I feel like adding the data from #43 is the ultimate solution, because then there's no ambiguity about what the range is and different systems can conform to any requirements imposed on them by their hardware/platform. If you measure from the camera? depthNear = 0. Measure from the projection near plane? depthNear = nearPlane. Having a far plane in place as well will be helpful for devs in terms of doing the math to shift the values as needed. (Maybe we want to say that the far plane can't be infinity? Not sure if that would make the math harder for devs of not.)
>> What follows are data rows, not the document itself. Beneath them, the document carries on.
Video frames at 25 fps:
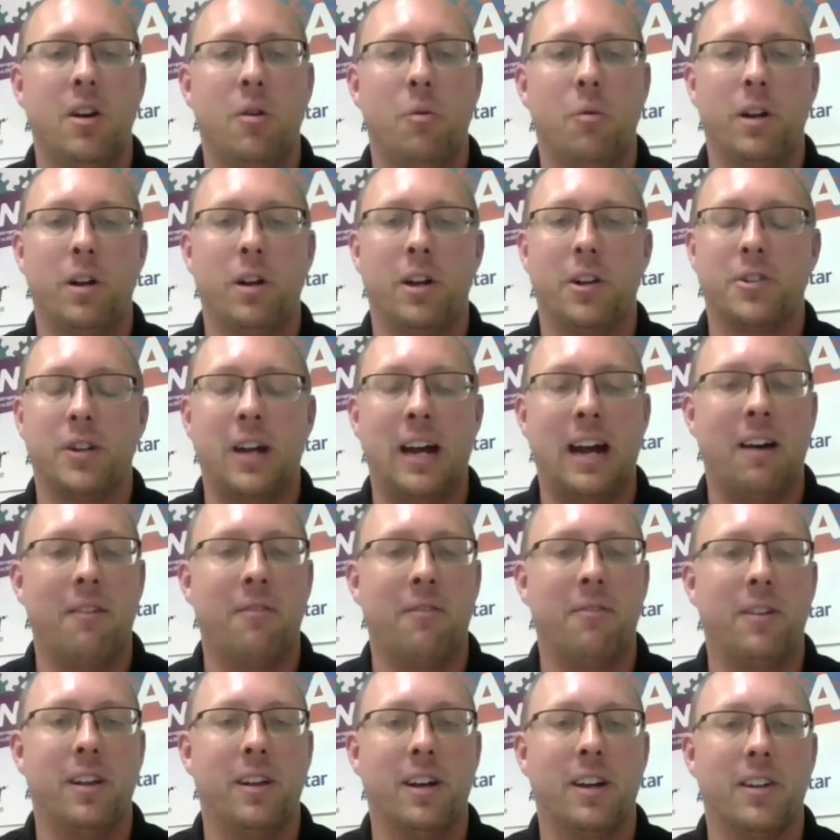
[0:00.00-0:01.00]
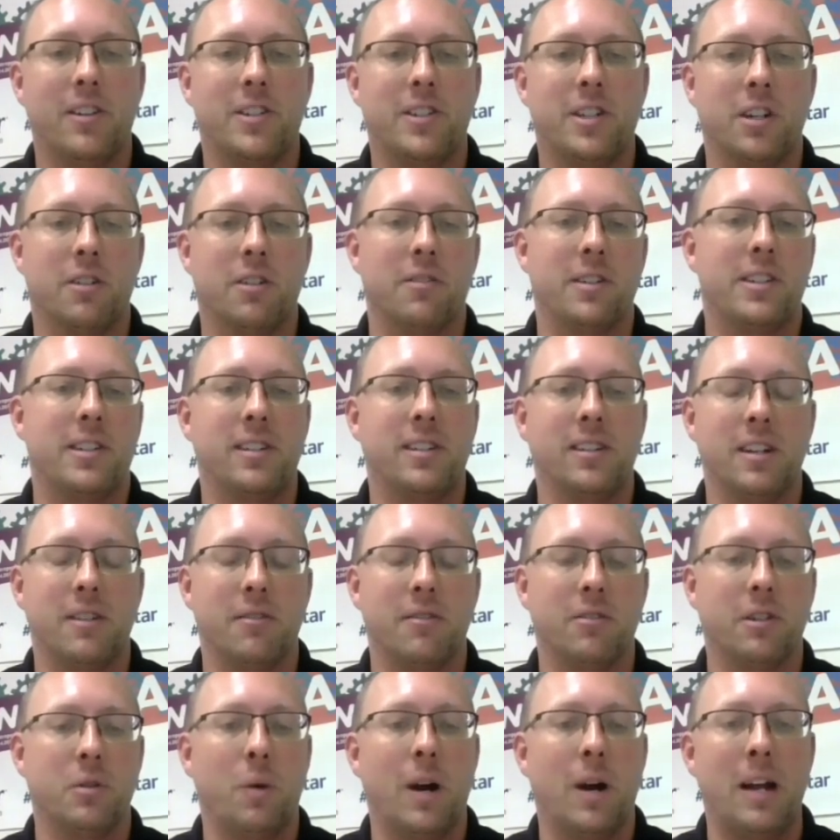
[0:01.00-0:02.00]
we also have service
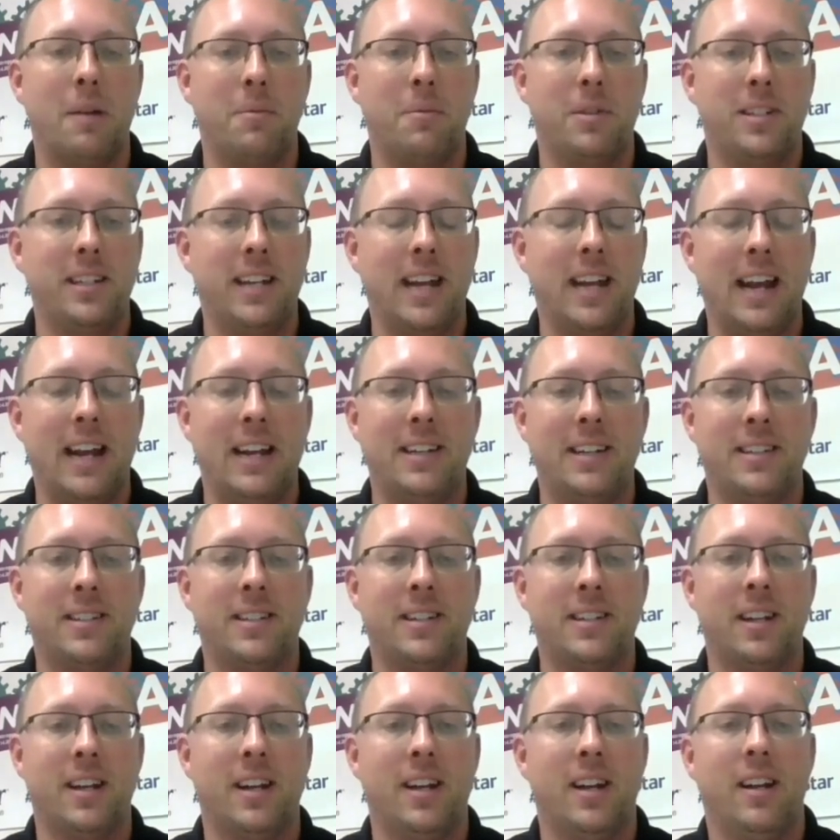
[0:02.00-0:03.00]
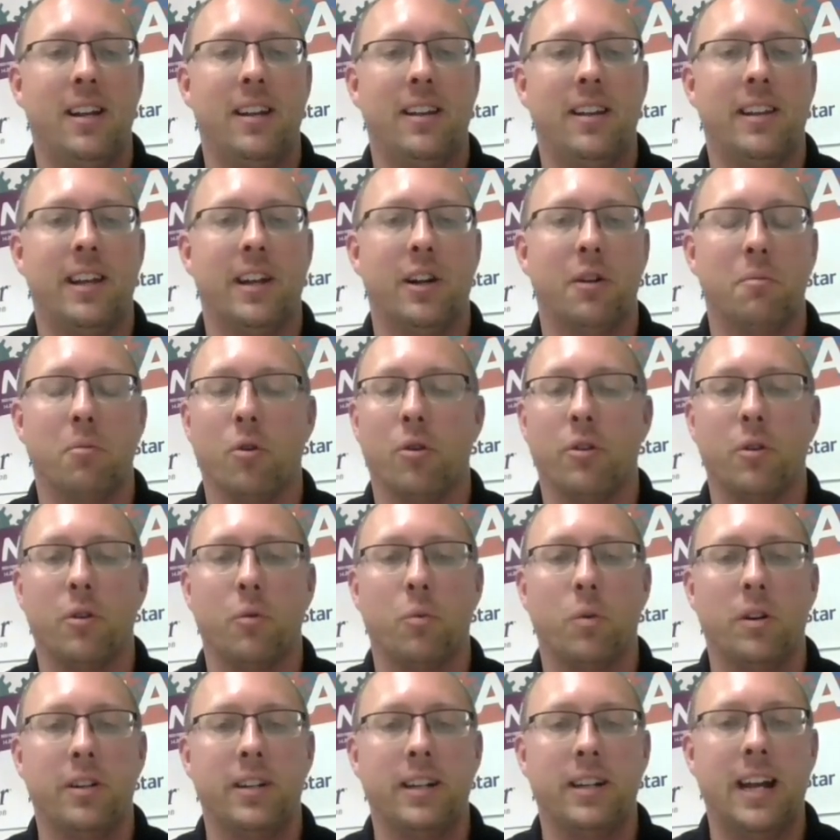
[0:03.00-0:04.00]
delivery YMCAs that are more than
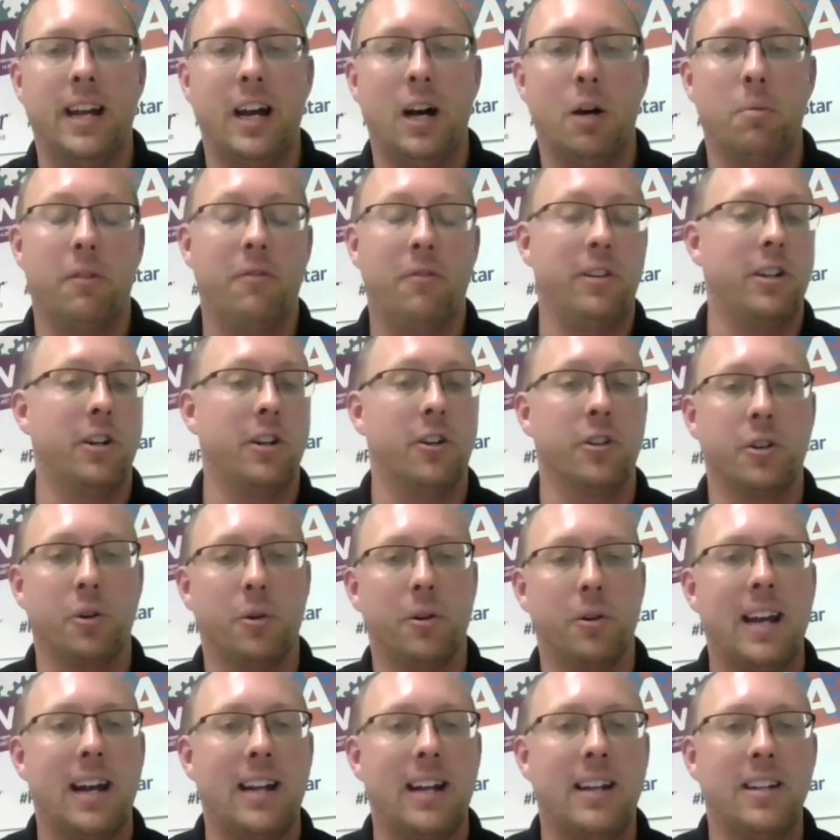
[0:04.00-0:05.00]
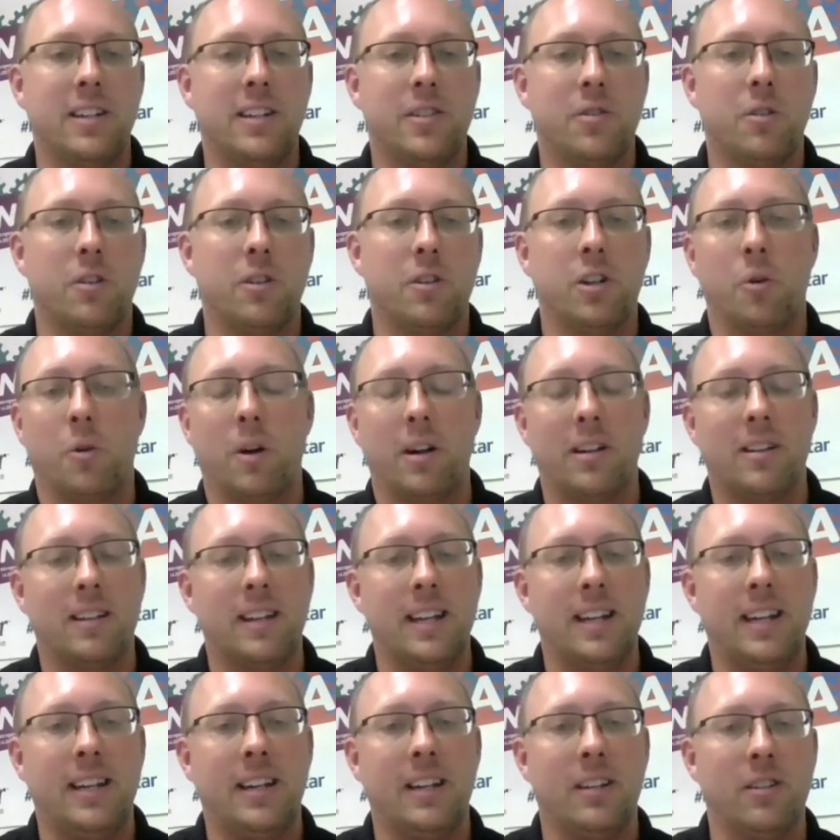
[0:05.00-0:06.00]
willing to help. If you don't know what that is, go on
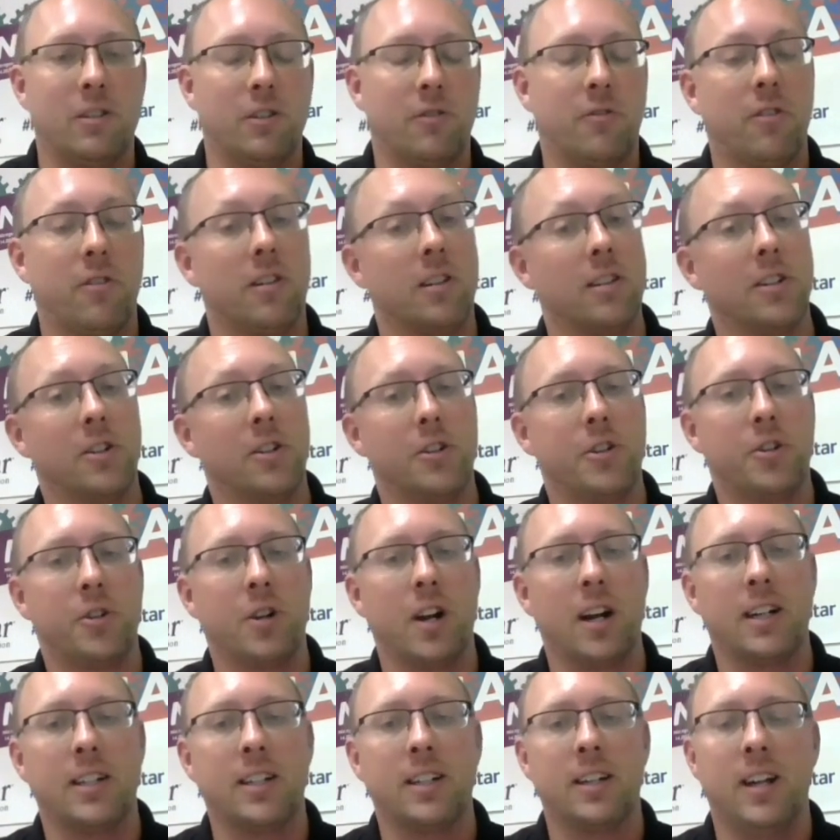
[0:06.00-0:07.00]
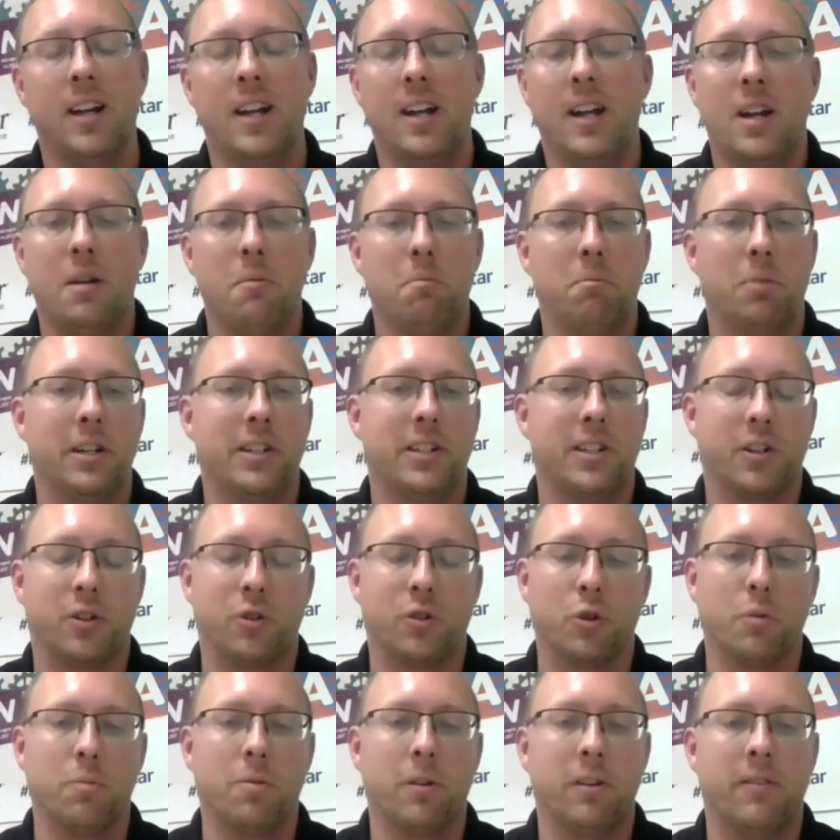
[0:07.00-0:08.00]
link and look for the little truck. But it's a
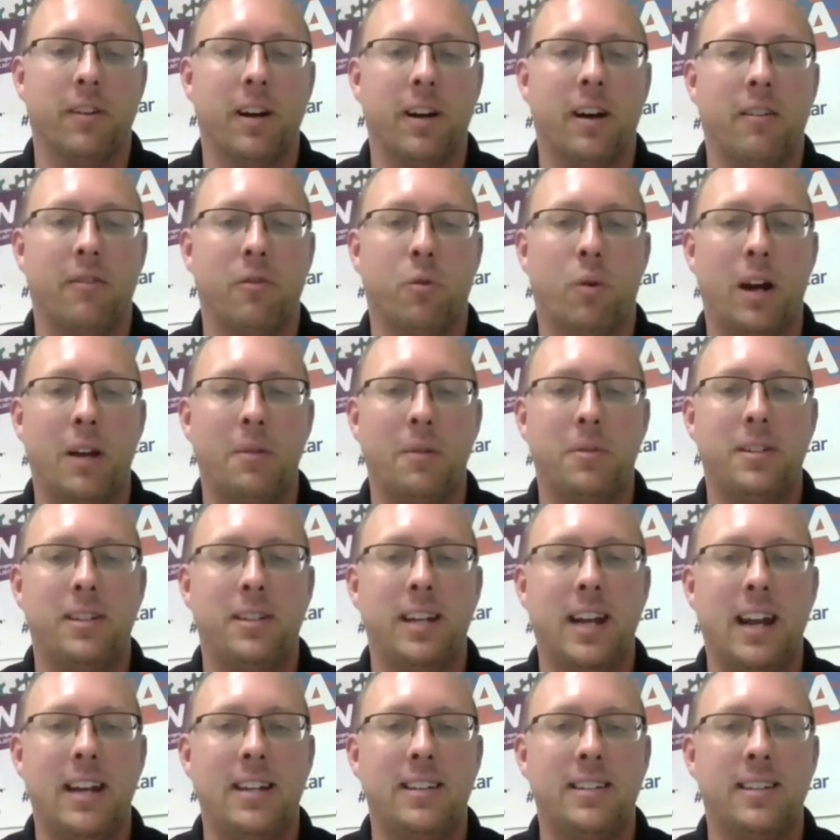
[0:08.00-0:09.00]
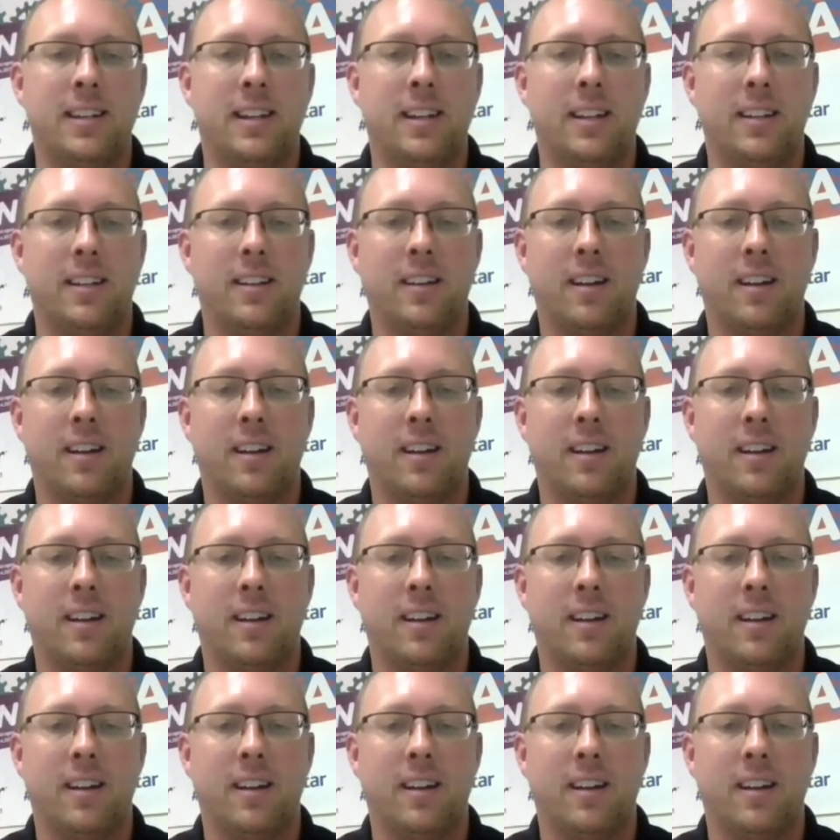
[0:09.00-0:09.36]
group of YMCAs that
I'm also reluctant to enforce data transformation to a specific space. As @bialpio points out there's probably different spaces that make sense for different use cases, and if we're pushing for the system to normalize we could end up just forcing devs to undo a spec-mandated transformation because we chose the "wrong" space for their use case.

I agree that we don't want to tie this to a space. Quest is returning depth far/near so the author can feed that back into WebXR, not to interpret the values of the depth buffer differently.

Having a far plane in place as well will be helpful for devs in terms of doing the math to shift the values as needed. (Maybe we want to say that the far plane can't be infinity? Not sure if that would make the math harder for devs of not.)

That won't work for Quest because afaik it will always report infinity for the far plane.

Sorry, I didn't mean to suggest "space" in the the proper WebXR sense here. I meant "depth range".

That won't work for Quest because afaik it will always report infinity for the far plane.

Noted. So I guess we'd have to at least enable the possibility of a far plane at infinity, unless we're really confident that's what all implementations are going to do.

/facetoface to chat about the best way to move this issue forward.

I think it might be too late to add it to the agenda at this point but we will take a look Monday morning to see how we can fit it in. Please remind me on Monday.

Discussed during the F2F. Conclusions:

  • we need to expose the depthNear - this will be a breaking change (not in API shape itself, but in a way that it is used)
  • we don't need to take account non-linearities when exposing normalized data - if we ever get a system that exposes data that had a non-linear function applied on it, we'd need a V2 version of the API
  • we probably don't need depthFar even if data is normalized to [near, far] range because this can be handled by rawValueToMeters factor. @bialpio to show the receipts aka math equations to convince others (and himself)
  • exposing depthFar is easy, but may break mental model of the app developers (because depthFar can be +Inf).